They have global sections $s_i\in \Gamma(\mathbb P^4,\mathcal L_i)$ vanishing exactly on $H_i$.

The vector bundle $\mathcal L_0\oplus \mathcal L_2\oplus \mathcal L_4$ has a section vanishing exactly along $L=H_0\cap H_2\cap H_4$, namely the section $s_0\oplus s_2\oplus s_4\in \Gamma(\mathbb P^4,\mathcal L_0\oplus\mathcal L_2\oplus\mathcal L_4)$

The line bundle $F=(\mathcal L_0\oplus\mathcal L_2\oplus \mathcal L_4)|Q$ then also has a section vanishing exactly along $L$, namely the restriction to $F$ of the section $s_0\oplus s_2\oplus s_4$.

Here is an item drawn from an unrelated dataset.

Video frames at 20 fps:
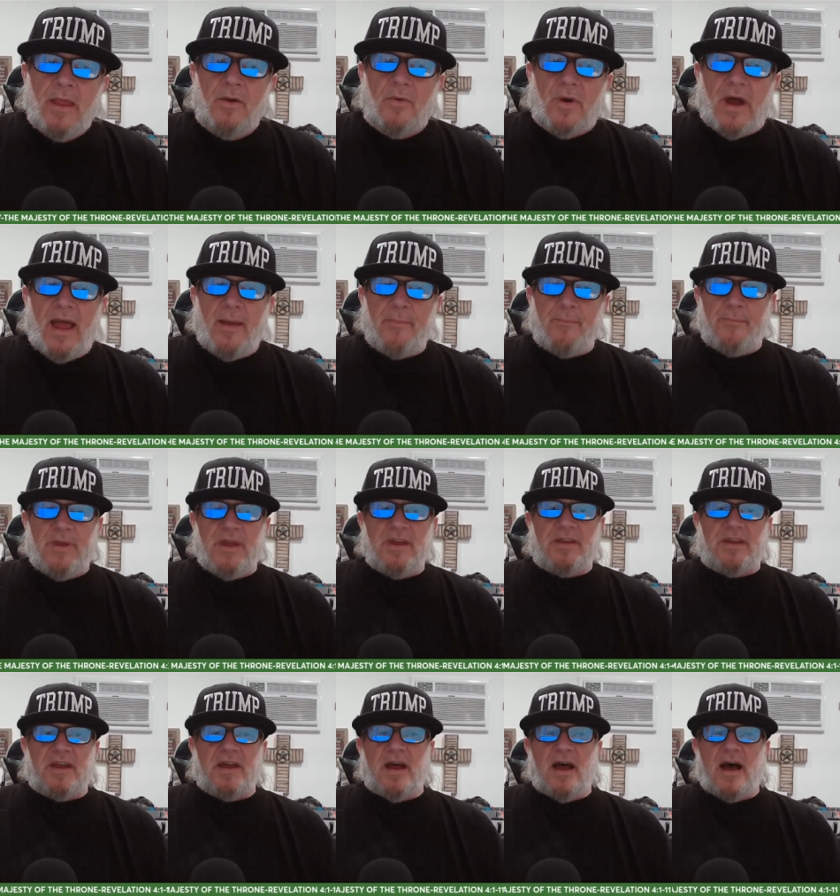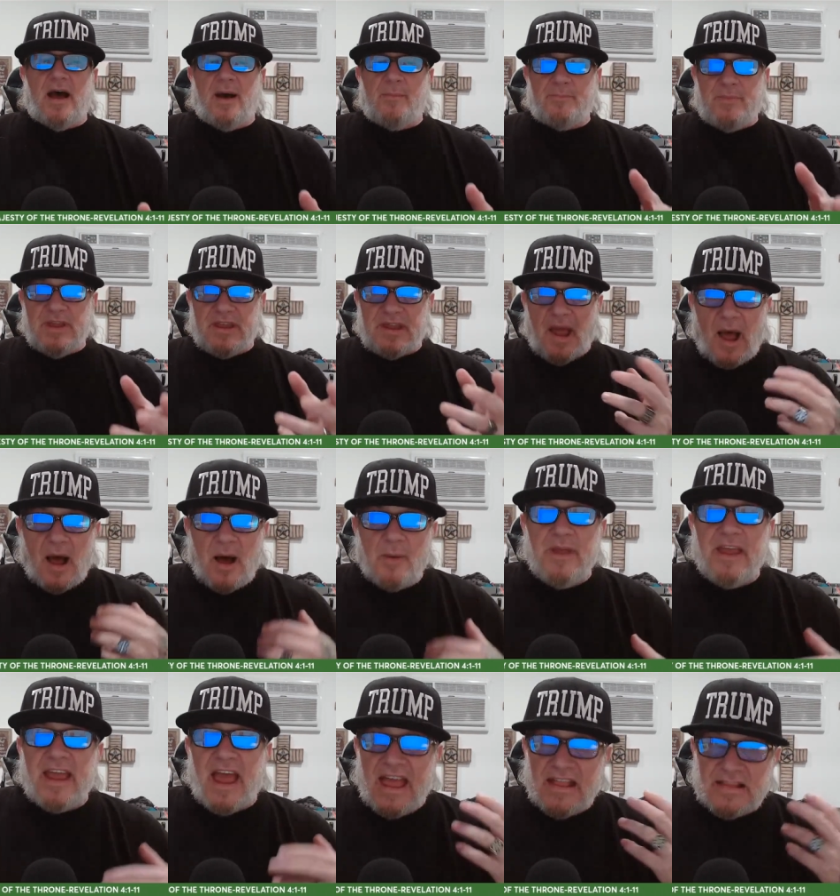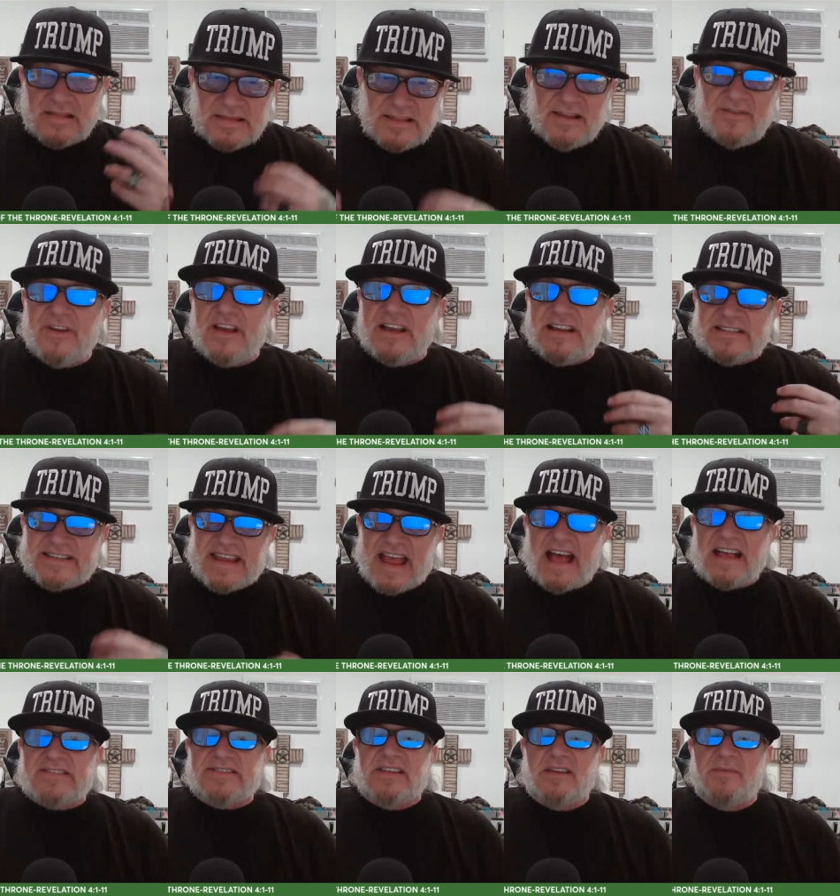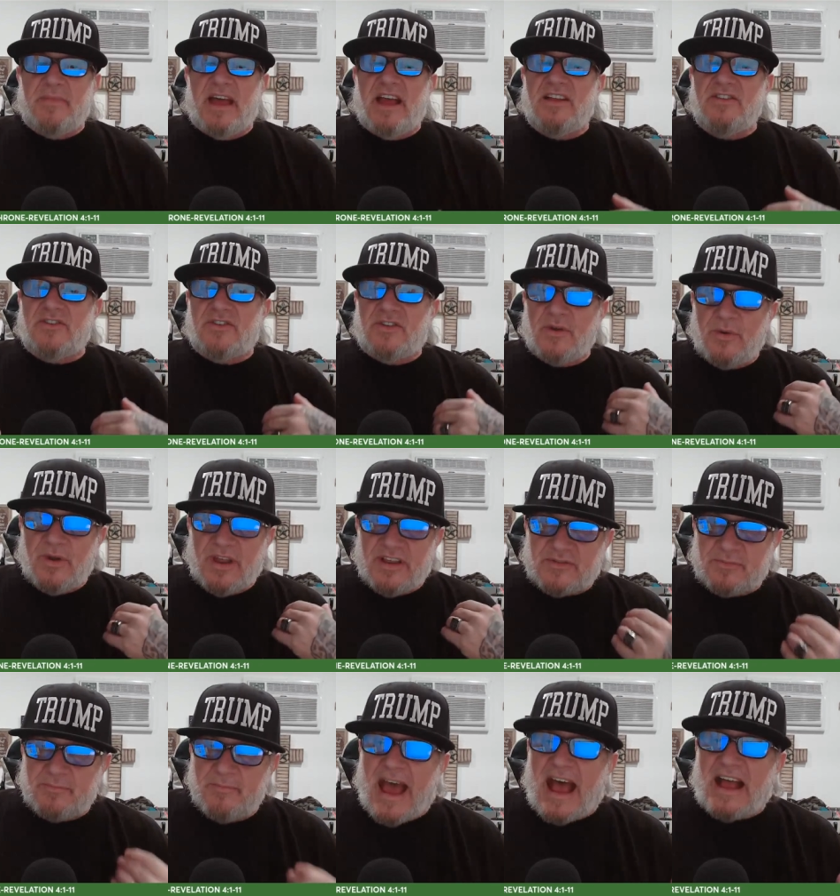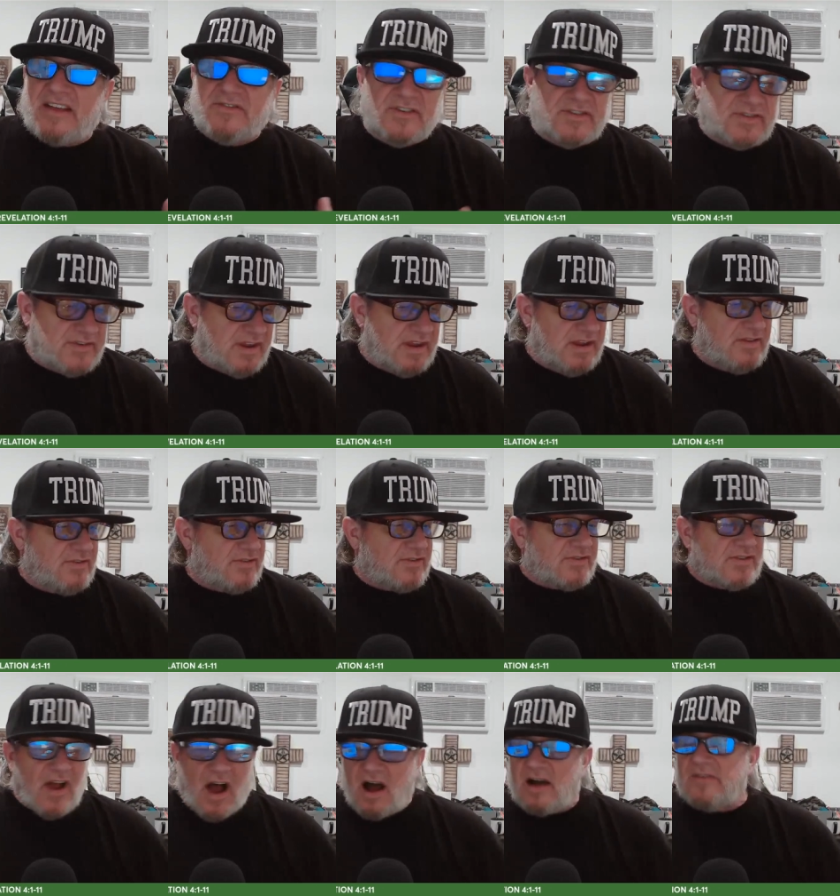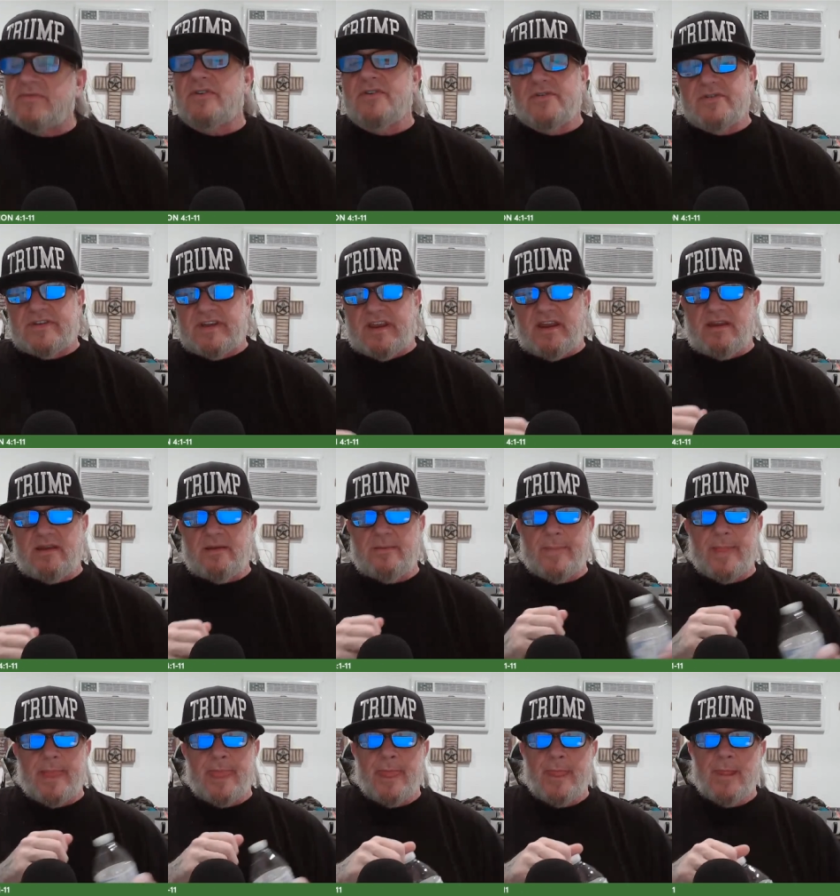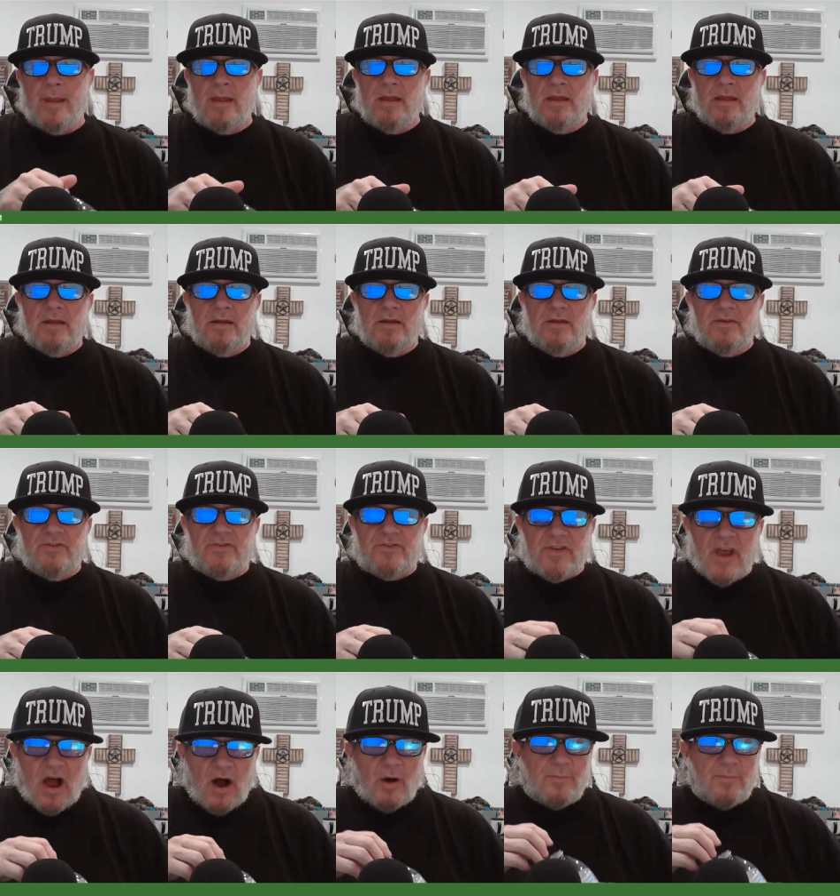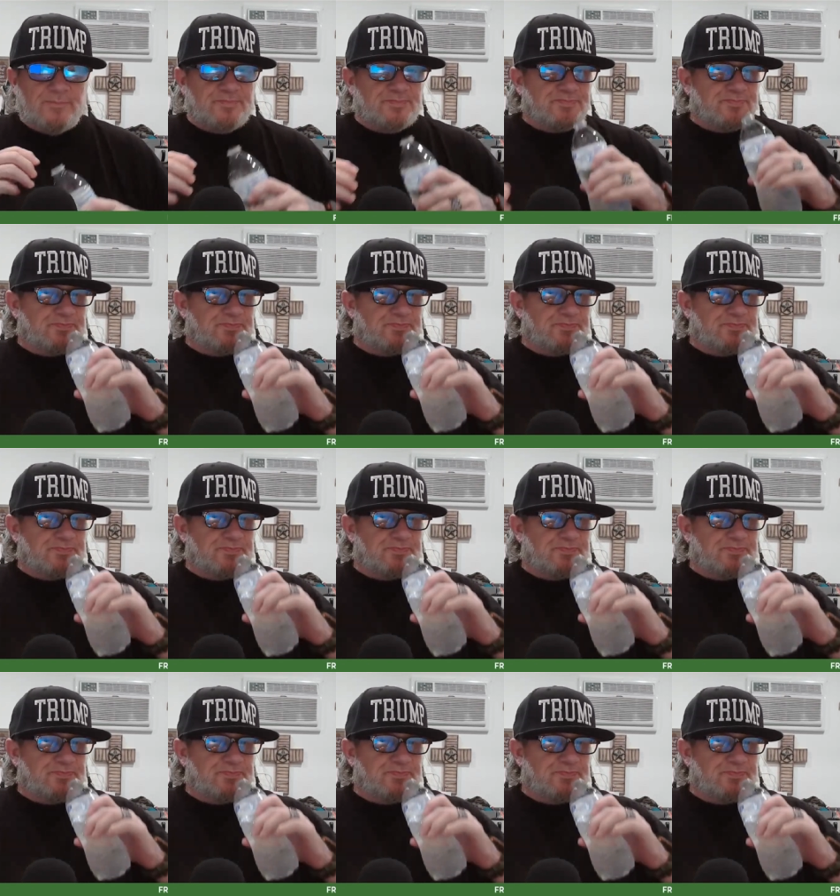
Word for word: right? Be uh, becoming a living testament to his majesty and sovereignty. So,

[Note that there is no need for transition matrices.]

**Edit: the transition matrices**

The transition matrices required by JSong in his comment are easy to calculate .

Since the cocycle for $\mathcal O_{P^4}(1)$ is given by $g_{ij}=\frac{X_j}{X_i}$ on $\mathbb P^4$ the transition matrices for $F$ on $Q$ are the diagonal $3\times 3$ matrices $$G_{ij}=\operatorname{diag} (\frac{z_j}{z_i},\frac{z_j}{z_i},\frac{z_j}{z_i})\quad(0\leq i,j\leq 4)$$ ($z_i$ is the restriction of $X_i$ to $Q$)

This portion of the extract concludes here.